UFRJ – 20/06/2010 – 13h/17h.
Diogo, Carolline, Flávia, Adassa, Fabíola e Lívia Flores.
No meu caderno escrevi: FOI O ENSAIO. Em volta da mesa. Tentamos começar mas ali ficamos. Persistindo, tentando assimilar alguma coisa. Foi onde pequei, o auge do meu erro enquanto diretor, porque nesse processo onde tudo foi feito junto, ali era o momento em que um dado problema se apresentou e eu não soube fazer frente a ele. Eu me apaixonei pela dificuldade, pelo terror, pela desorientação, por Anne Boogart e por essas meninas. Então, qualquer sofrimento individual em mim transtornava os ânimos e isso era ainda mais material para essa encenação já abarrotada de substância.
As meninas não estavam satisfeitas. E eu comprei sua insatisfação. E juntos, percebemo-nos insatisfeitos. Ou seja, vendo agora, semanas depois, naquele momento o provérbio QUEM ESPERA SEMPRE ALCANÇA desmoronava a nossa frente e, cabisbaixos, só conseguíamos perceber que QUEM ALCANÇA SEMPRE ESPERA. Fabíola disse tanto sobre tudo aquilo que havíamos passado. Ela disse sobre máscara de cachorro, sobre ficar segurando uma placa, ela frisou mil coisas falando ininterruptamente como Lucky em seu monólogo da clareza. Foi foda, é sério. O que ela disse, em suma, foi que o nosso Godot já tinha chegado. E rapidamente vislumbramos o problema: como fazer Godot chegar de novo, de verdade, outra vez? Como trazer a intensidade do processo para dentro da peça, essa tal estrutura ensaiada, essa decupagem com uma hora de duração que é justamente a seleção de mais de 60 horas de material produzido?

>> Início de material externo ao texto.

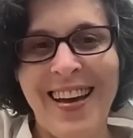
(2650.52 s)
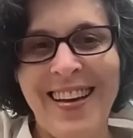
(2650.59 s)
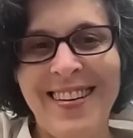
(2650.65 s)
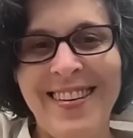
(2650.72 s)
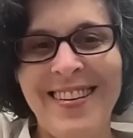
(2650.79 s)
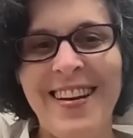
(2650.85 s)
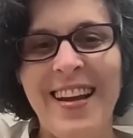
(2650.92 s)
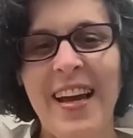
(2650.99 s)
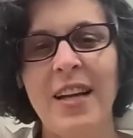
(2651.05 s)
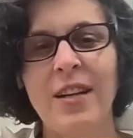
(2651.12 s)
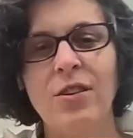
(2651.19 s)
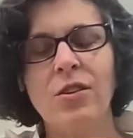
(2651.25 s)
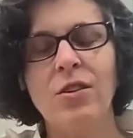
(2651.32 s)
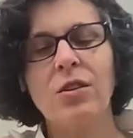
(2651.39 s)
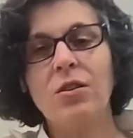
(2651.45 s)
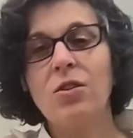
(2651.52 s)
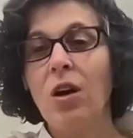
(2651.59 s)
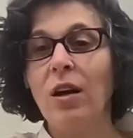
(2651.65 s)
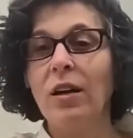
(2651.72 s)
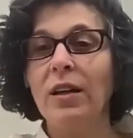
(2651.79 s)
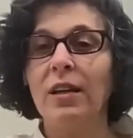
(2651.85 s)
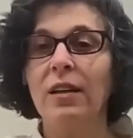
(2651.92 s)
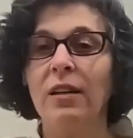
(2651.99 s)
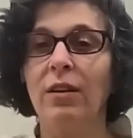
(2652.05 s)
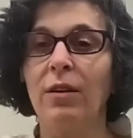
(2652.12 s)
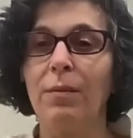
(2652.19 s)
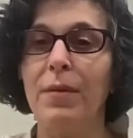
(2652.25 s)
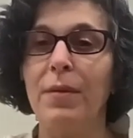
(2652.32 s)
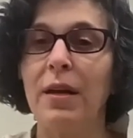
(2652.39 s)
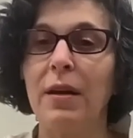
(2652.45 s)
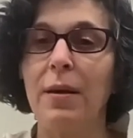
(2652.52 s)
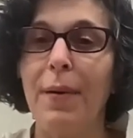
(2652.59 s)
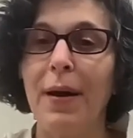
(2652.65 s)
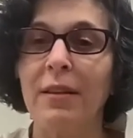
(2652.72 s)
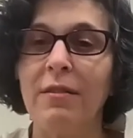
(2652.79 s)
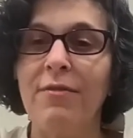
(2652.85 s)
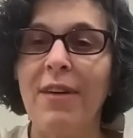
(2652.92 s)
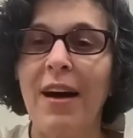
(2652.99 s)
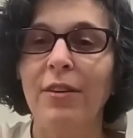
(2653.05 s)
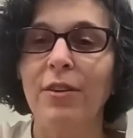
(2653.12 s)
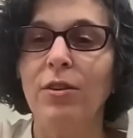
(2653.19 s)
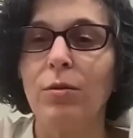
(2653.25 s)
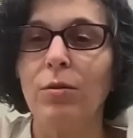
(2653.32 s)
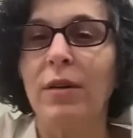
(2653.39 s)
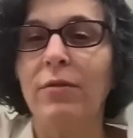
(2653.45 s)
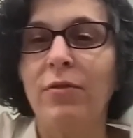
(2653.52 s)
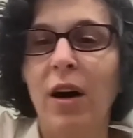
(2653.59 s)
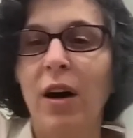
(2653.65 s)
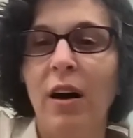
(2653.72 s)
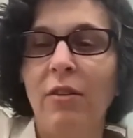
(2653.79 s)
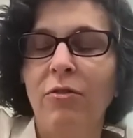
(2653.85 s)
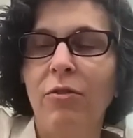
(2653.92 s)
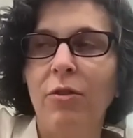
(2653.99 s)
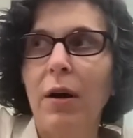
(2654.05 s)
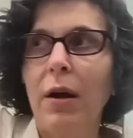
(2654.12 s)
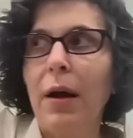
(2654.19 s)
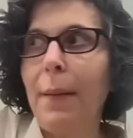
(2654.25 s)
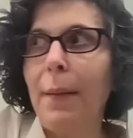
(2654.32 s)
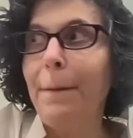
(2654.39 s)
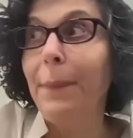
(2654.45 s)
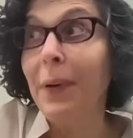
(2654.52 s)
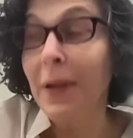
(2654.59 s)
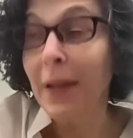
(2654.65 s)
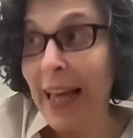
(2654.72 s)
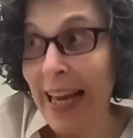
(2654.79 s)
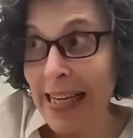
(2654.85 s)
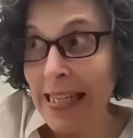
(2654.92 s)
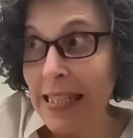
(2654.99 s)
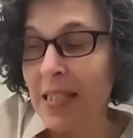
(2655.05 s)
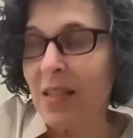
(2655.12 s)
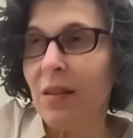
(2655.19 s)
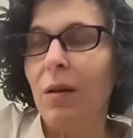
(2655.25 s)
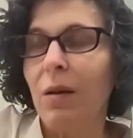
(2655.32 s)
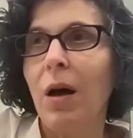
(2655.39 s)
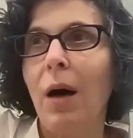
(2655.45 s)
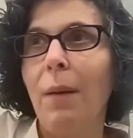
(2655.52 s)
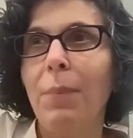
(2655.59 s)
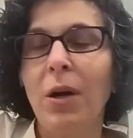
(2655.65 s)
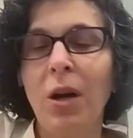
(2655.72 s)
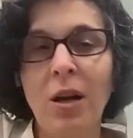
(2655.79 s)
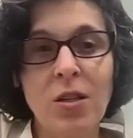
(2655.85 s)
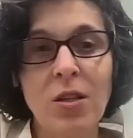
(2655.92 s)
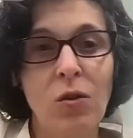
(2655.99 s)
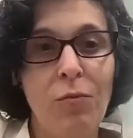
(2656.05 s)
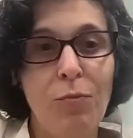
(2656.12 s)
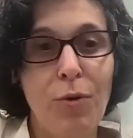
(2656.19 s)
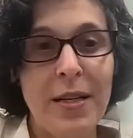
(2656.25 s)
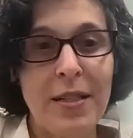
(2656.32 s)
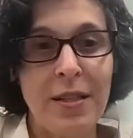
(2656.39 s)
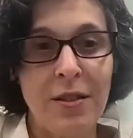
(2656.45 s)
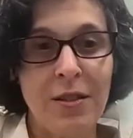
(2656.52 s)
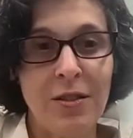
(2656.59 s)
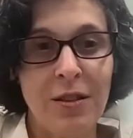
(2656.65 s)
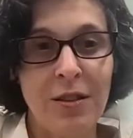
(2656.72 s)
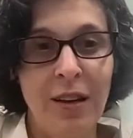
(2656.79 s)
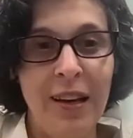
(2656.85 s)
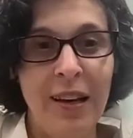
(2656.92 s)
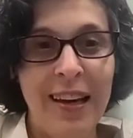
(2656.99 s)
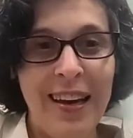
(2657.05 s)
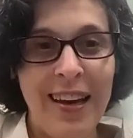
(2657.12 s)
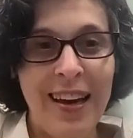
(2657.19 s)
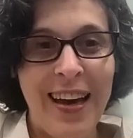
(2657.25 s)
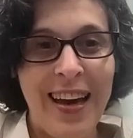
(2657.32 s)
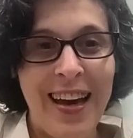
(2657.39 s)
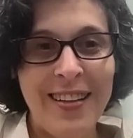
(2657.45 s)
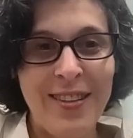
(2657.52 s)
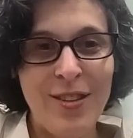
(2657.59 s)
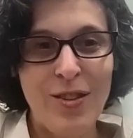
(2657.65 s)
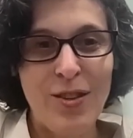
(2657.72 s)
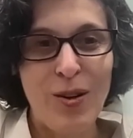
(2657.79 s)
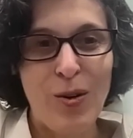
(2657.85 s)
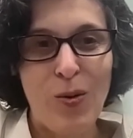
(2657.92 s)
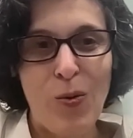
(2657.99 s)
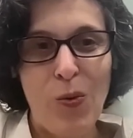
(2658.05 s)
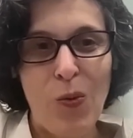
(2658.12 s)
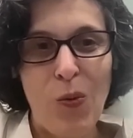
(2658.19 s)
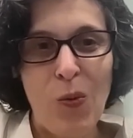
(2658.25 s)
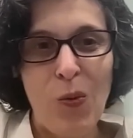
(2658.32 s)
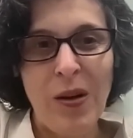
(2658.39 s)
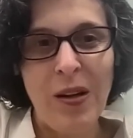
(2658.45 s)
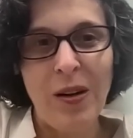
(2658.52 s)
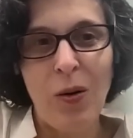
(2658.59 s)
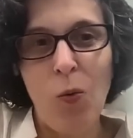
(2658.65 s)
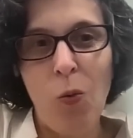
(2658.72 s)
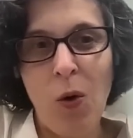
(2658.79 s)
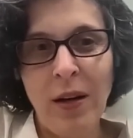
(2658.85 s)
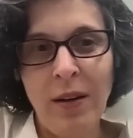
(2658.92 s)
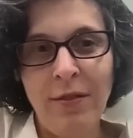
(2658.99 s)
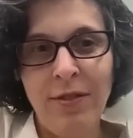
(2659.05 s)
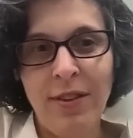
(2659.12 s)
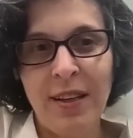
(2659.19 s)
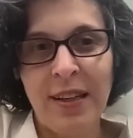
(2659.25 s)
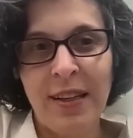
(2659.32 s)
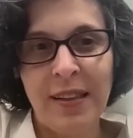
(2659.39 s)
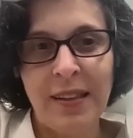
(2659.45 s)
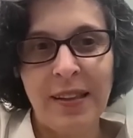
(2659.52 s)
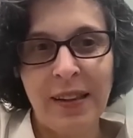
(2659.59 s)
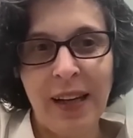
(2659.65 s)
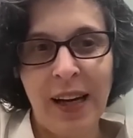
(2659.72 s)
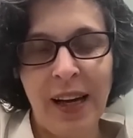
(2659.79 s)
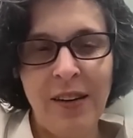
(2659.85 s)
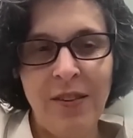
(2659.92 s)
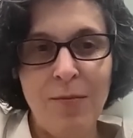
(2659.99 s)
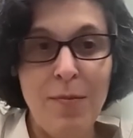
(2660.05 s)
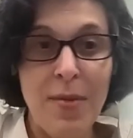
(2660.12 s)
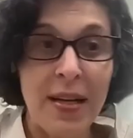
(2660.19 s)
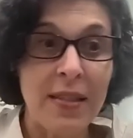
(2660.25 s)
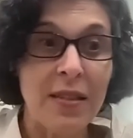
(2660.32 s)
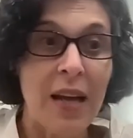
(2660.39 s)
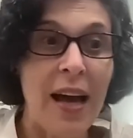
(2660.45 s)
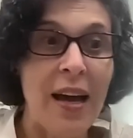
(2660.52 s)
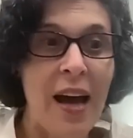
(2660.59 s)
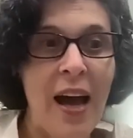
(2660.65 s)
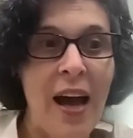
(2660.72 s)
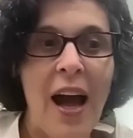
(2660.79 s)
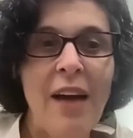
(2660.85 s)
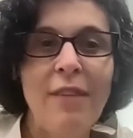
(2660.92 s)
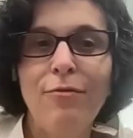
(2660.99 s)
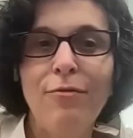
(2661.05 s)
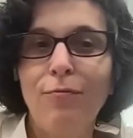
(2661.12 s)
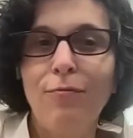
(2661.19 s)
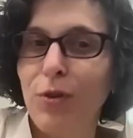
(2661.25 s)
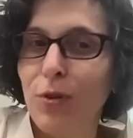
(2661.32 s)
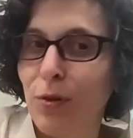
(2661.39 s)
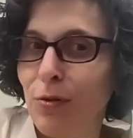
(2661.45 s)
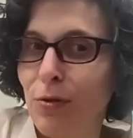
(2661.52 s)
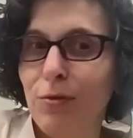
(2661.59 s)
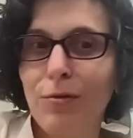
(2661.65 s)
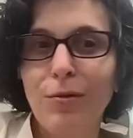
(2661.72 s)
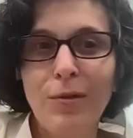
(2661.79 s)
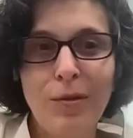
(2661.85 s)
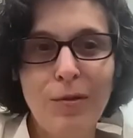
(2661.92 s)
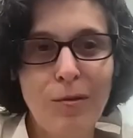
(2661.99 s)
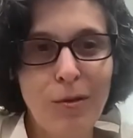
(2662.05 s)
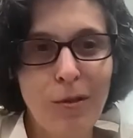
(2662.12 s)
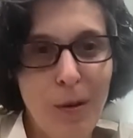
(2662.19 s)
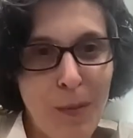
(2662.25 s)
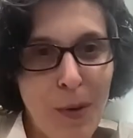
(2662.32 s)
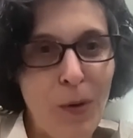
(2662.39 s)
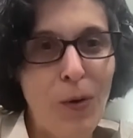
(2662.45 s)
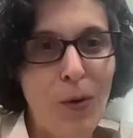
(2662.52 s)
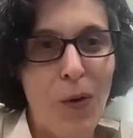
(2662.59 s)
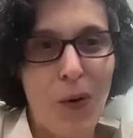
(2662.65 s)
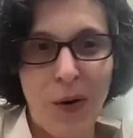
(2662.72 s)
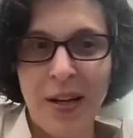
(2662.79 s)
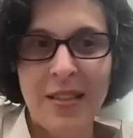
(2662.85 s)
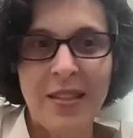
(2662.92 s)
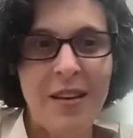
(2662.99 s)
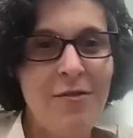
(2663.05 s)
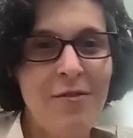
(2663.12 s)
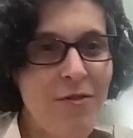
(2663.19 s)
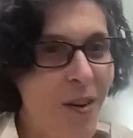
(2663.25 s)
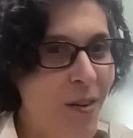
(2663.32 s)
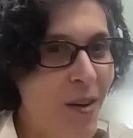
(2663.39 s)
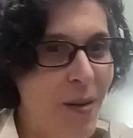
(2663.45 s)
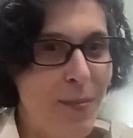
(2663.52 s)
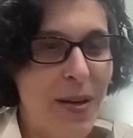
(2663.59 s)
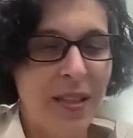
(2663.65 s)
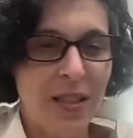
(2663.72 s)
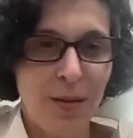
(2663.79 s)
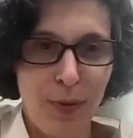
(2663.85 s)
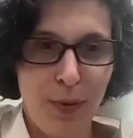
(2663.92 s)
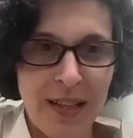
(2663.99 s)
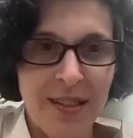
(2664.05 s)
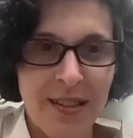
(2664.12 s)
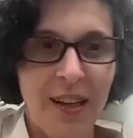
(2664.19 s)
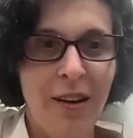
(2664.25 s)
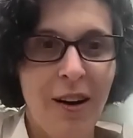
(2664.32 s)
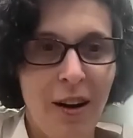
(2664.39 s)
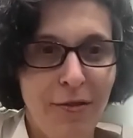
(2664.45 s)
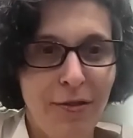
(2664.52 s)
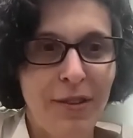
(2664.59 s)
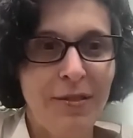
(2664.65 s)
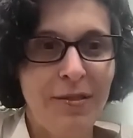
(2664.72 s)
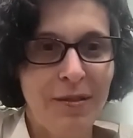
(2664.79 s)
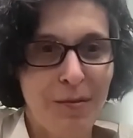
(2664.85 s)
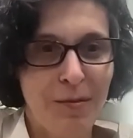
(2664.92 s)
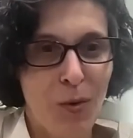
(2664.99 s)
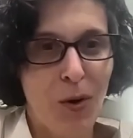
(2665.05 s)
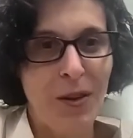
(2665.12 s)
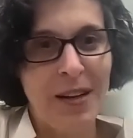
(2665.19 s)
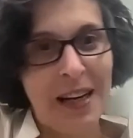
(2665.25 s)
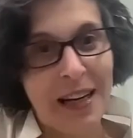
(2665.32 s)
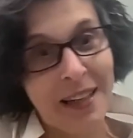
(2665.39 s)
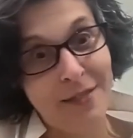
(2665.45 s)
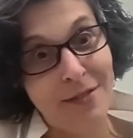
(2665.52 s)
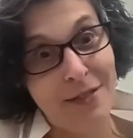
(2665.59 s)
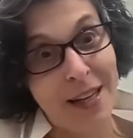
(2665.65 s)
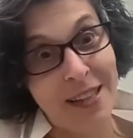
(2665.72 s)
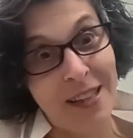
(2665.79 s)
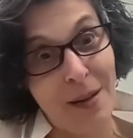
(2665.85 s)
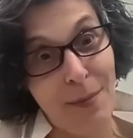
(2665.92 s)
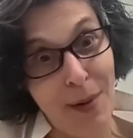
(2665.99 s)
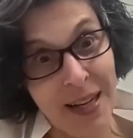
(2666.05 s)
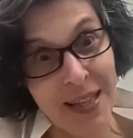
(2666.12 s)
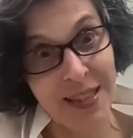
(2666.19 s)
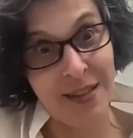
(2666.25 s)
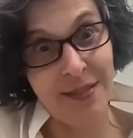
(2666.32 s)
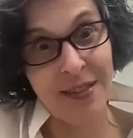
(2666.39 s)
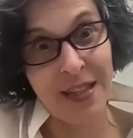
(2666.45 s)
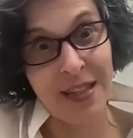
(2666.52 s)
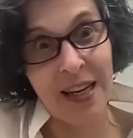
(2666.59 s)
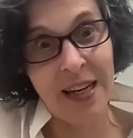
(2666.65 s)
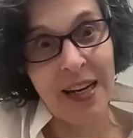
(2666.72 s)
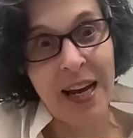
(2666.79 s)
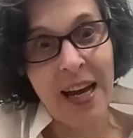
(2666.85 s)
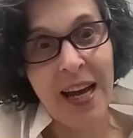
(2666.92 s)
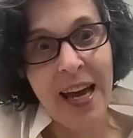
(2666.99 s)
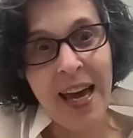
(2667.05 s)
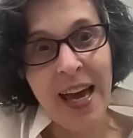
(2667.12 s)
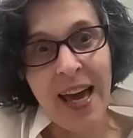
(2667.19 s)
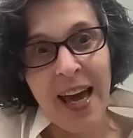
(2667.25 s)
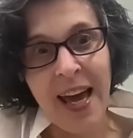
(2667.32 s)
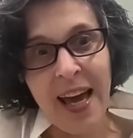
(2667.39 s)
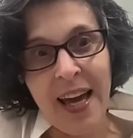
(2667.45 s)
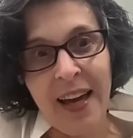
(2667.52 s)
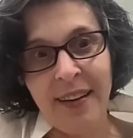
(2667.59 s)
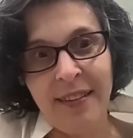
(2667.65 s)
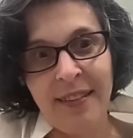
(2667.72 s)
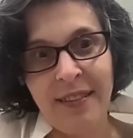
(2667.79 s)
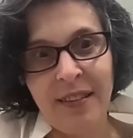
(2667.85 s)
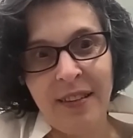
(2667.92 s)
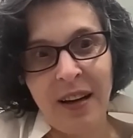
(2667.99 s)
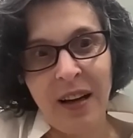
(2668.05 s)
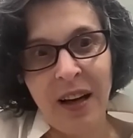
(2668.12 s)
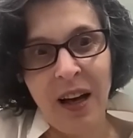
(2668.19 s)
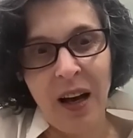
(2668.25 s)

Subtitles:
and talking a little bit about the value of place, but also of presence. And so, one of the kind of mixed, I view remote court as a very mixed blessing, often more on the negative side than the positive side. And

Estávamos fudidos, descabelados, eu comecei a fumar um cigarro, a Flávia começou a chorar, algumas ainda estáticas, os ânimos confusos, tudo sinistro. E disse de novo Lucky, ou Fabíola, no auge do seus aforismos, Beckett deve estar rindo da gente neste momento. Percebemos-nos parte desse jogo. O nosso processo de ensaio foi a construção desses personagens, mas por outras vias. Eu me sentia o menino, ali, naquela sala de ensaio, no vigésimo nono encontro, precisando dizer a elas que Godot não ia chegar.
A Flávia, de pé, descabelada, chorando, apontando o braço para mim e dizendo, Você acabou comigo! Caralho, que merda. Foi ruim, foi bom. Foi complexo. É que descobrimos aquilo que já havia sido cantado lá atrás, fazer arte às vezes é uma merda. Mesmo. Estávamos rendidos. A professora orientadora Lívia Flores embarcou na nossa agonia e disse coisas preciosas. Ada nos falou, com as suas palavras, isso quer dizer que teremos que fazer uma improvisação? Eu sabia que sim. Eu sabia que não.
Discutimos horas a fio sobre quem estava esperando GODOT e sobre quem estava esperando ESPERANDO GODOT.
Não saímos do lugar. Optamos por refazer o roteiro do espetáculo e nos encontramos na manhã seguinte, na casa da Flávia, para fecharmos isso. No ensaio de quarta, começaríamos a levantar as cenas. Mais uma vez. Porque somos inesgotáveis.